Des attaques ciblées et très saisonnières
Chaque année, entre mars et juin, des incidents impliquant des oiseaux sont signalés en Europe. Les espèces les plus concernées ne sont pas les plus attendues : il s'agit surtout de goélands, de sternes, de mouettes ou encore de certains corvidés territoriaux. Dans les zones rurales, des vanneaux huppés ou des bernaches peuvent aussi adopter ce comportement.
Ces attaques restent rares mais impressionnantes. Elles surviennent presque toujours à proximité immédiate d'un nid. Pour l'oiseau, l'humain est perçu comme un intrus potentiellement dangereux. La défense du nid est un comportement central chez les oiseaux en période de reproduction, particulièrement chez les espèces nichant au sol ou en colonie, dont les œufs sont très exposés.

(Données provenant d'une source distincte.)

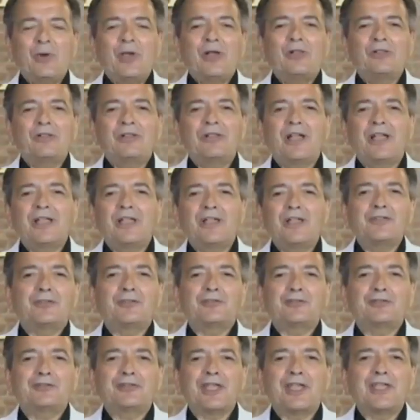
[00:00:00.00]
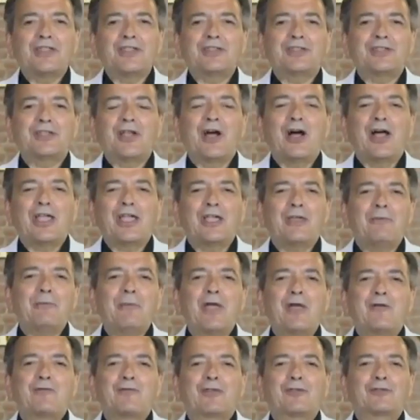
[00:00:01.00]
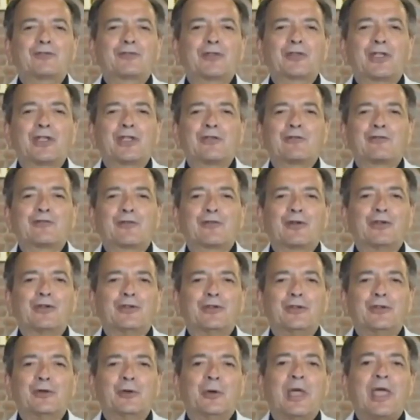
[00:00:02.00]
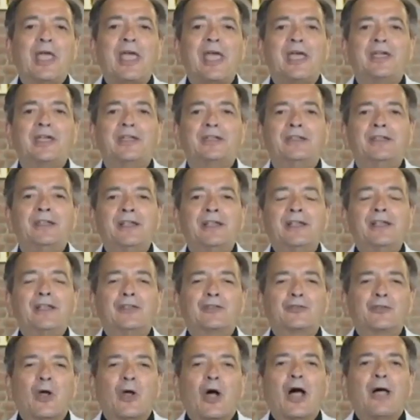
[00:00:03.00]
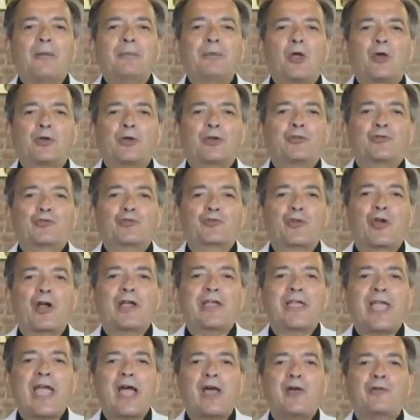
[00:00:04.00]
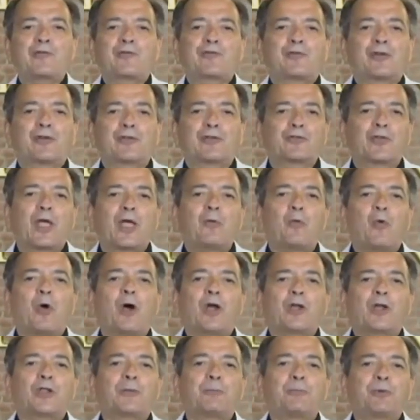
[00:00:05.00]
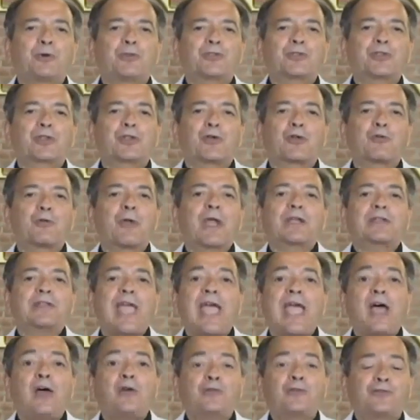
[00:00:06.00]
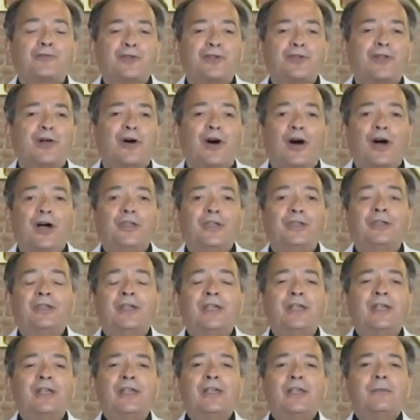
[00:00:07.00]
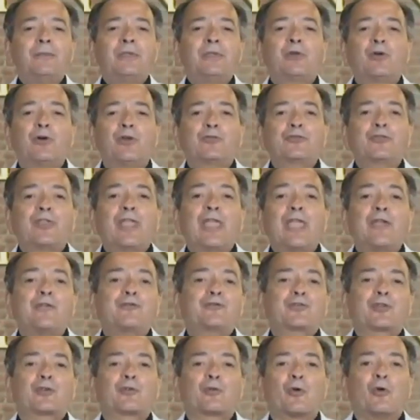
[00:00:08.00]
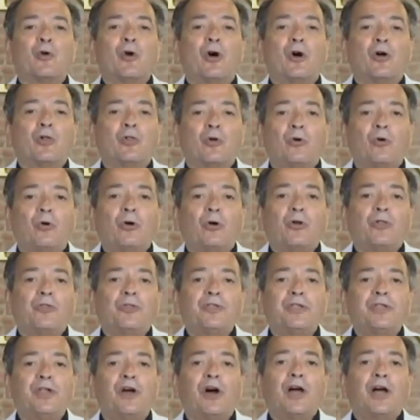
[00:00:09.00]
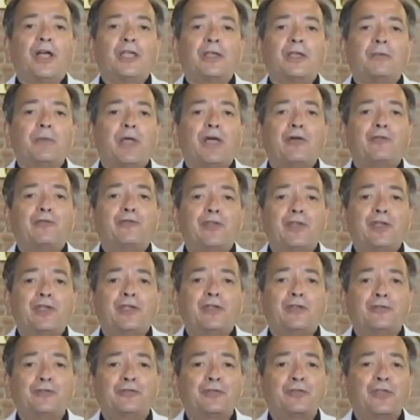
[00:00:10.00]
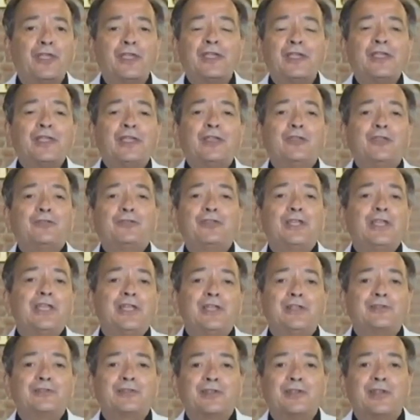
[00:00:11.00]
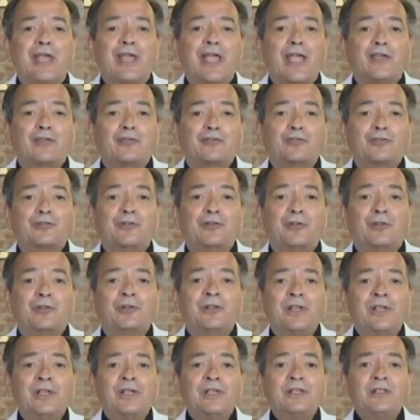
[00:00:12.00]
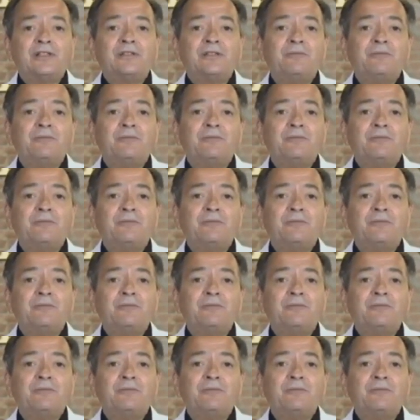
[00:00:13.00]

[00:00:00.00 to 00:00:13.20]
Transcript: Well, I understand that the IMF is looking for a new head, so I'm going to try out for it, so I wanted to put the correct outfit on. Because after all the IMF is the International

Une réponse biologique… mais pas automatique
L'agressivité printanière est en partie liée aux variations hormonales. À l'approche de la reproduction, la testostérone et d'autres hormones influencent la vigilance et la défense territoriale. Mais réduire ce phénomène à un simple effet hormonal serait simpliste.
Les chercheurs soulignent que plusieurs facteurs interviennent : densité des individus, pression des prédateurs, expérience passée ou encore proximité humaine. Des travaux issus de l'écologie comportementale montrent que tous les individus d'une même espèce ne réagissent pas de la même façon face à un intrus. Autrement dit, l'attaque n'est ni systématique ni prévisible uniquement par la biologie. Elle résulte d'un ensemble de conditions écologiques et comportementales.
Un comportement spectaculaire mais rarement dangereux
Dans la majorité des cas, l'oiseau cherche à intimider. Il vole en rase-mottes, frôle la tête ou émet des cris d'alerte. Les contacts physiques existent, mais les blessures sont exceptionnelles.
Un exemple bien étudié concerne le cassican flûteur en Australie. Chaque année, des centaines d'attaques sont recensées, mais seuls une minorité d'individus en sont responsables. Ce cas illustre un point clé : l'agressivité est souvent le fait de quelques oiseaux particulièrement territoriaux.
Ce qui reste débattu, c'est l'influence de l'apprentissage. Certains travaux suggèrent que l'expérience individuelle et l'exposition répétée aux humains peuvent modifier la manière dont les oiseaux perçoivent le danger. Mais le lien direct entre ces facteurs et une agressivité accrue reste encore débattu. Une certitude demeure : une fois la période de nidification terminée, ces attaques cessent presque totalement.